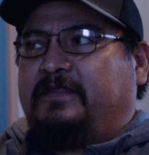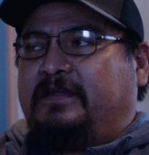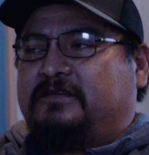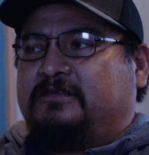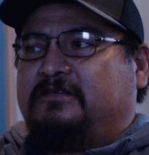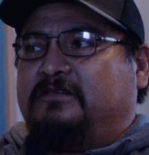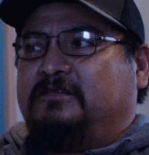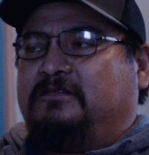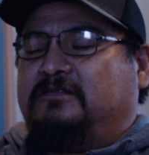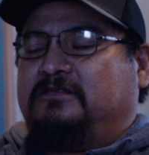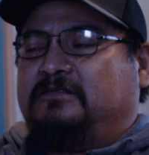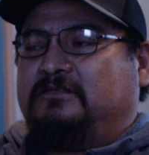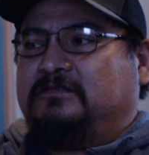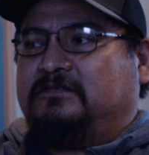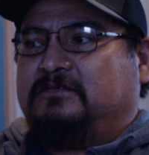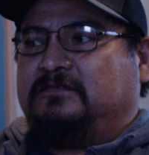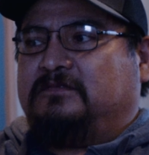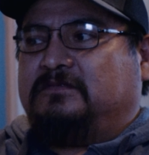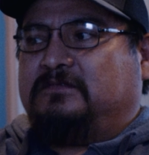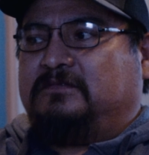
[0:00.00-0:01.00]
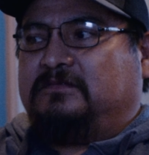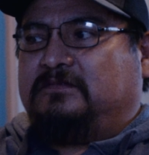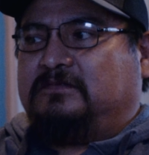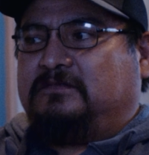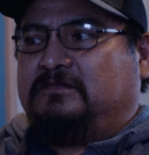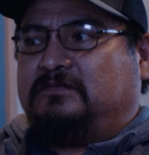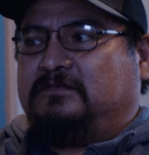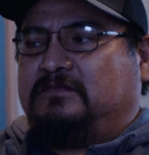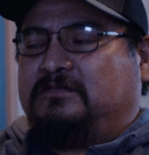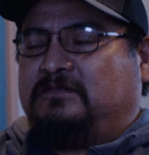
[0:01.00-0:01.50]
That's the
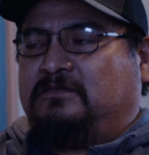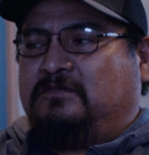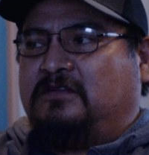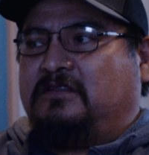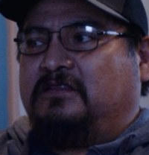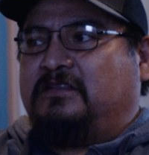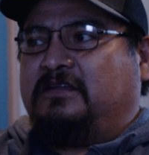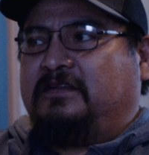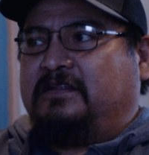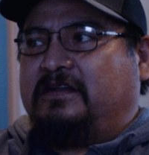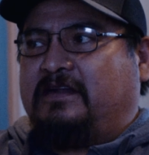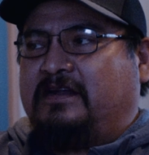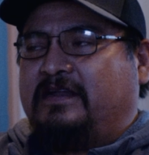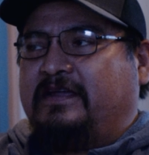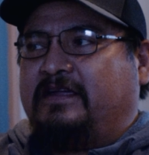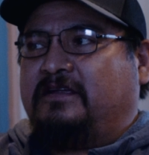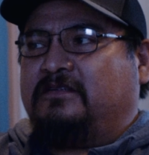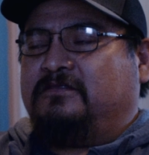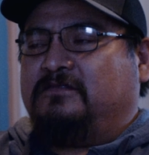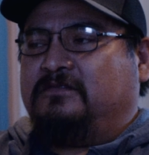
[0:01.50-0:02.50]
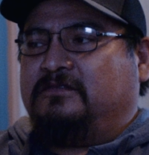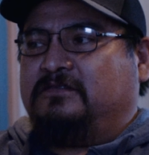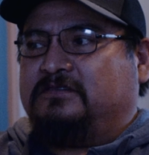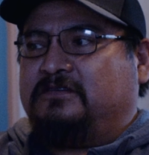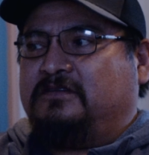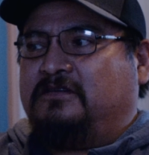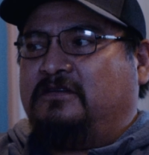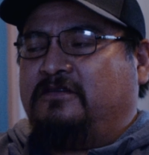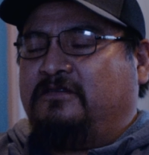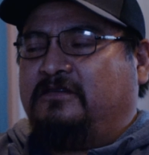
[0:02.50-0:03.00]
one thing that I like too,
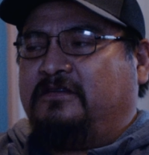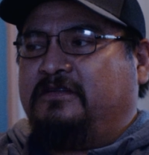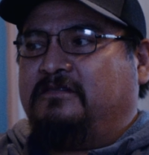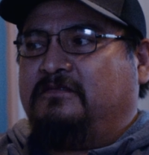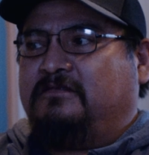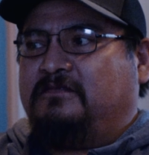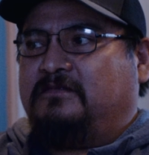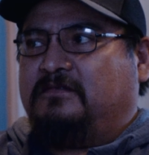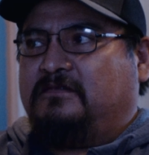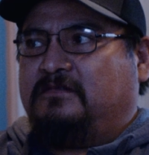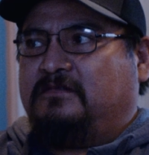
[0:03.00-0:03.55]
is the learning.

#####

* _YOUR ASSIGNMENT_
Each line of the listing above must be given again exactly; the pictures are to be left out.

* _WRITTEN SOLUTION_
[0:00.00-0:01.00]
[0:01.00-0:01.50]
That's the
[0:01.50-0:02.50]
[0:02.50-0:03.00]
one thing that I like too,
[0:03.00-0:03.55]
is the learning.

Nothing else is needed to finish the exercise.